§ **Work task**
Pull out every line below that contains the word "frames".

§ **Available data**
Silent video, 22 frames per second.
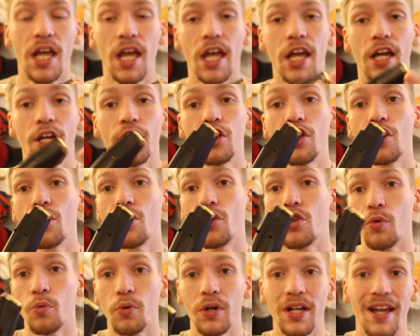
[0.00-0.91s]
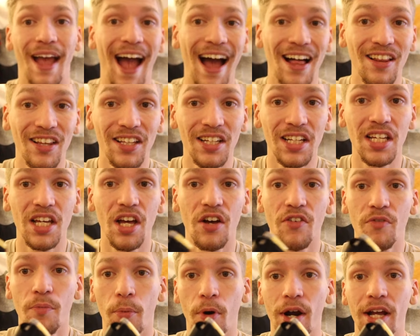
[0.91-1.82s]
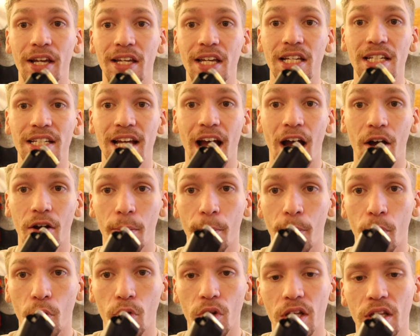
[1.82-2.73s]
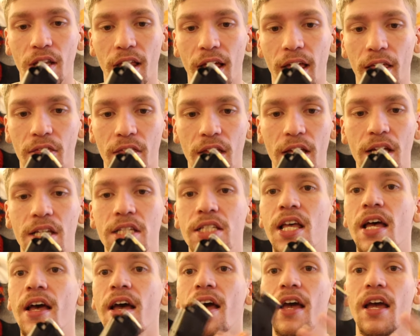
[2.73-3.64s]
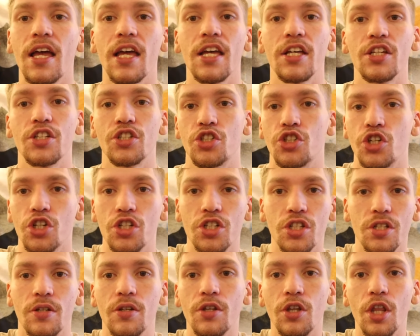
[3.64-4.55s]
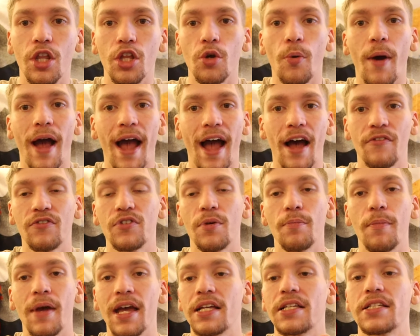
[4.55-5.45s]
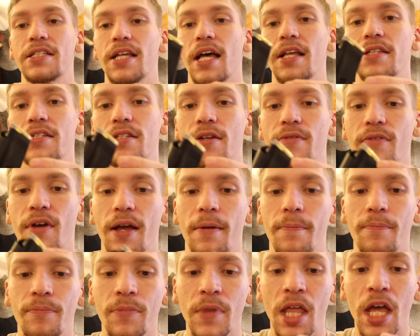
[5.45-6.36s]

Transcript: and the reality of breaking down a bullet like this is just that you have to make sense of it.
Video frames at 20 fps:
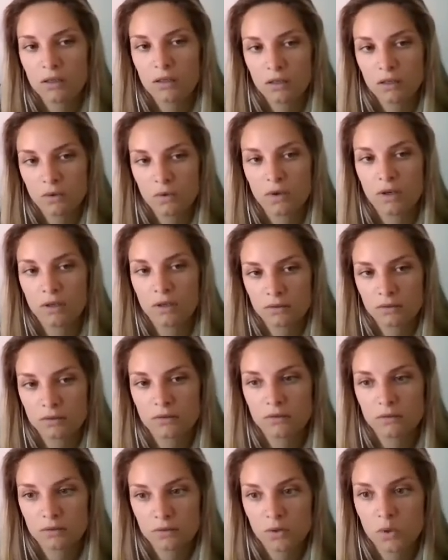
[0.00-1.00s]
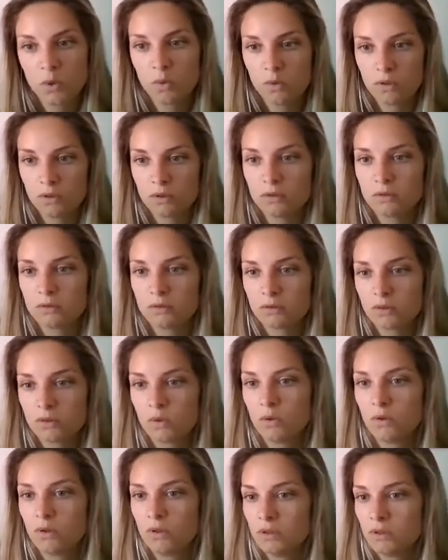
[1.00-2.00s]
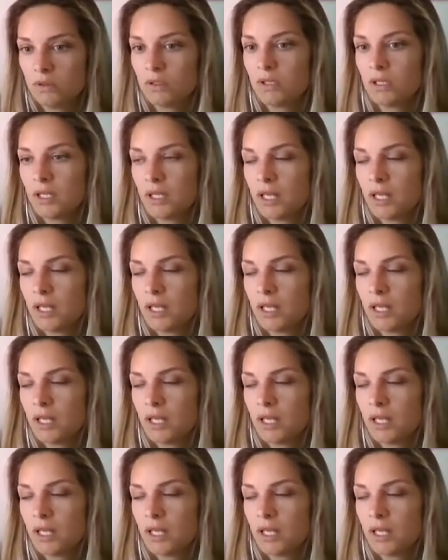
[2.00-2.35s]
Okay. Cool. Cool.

§ **The completed task**
Silent video, 22 frames per second.
Video frames at 20 fps:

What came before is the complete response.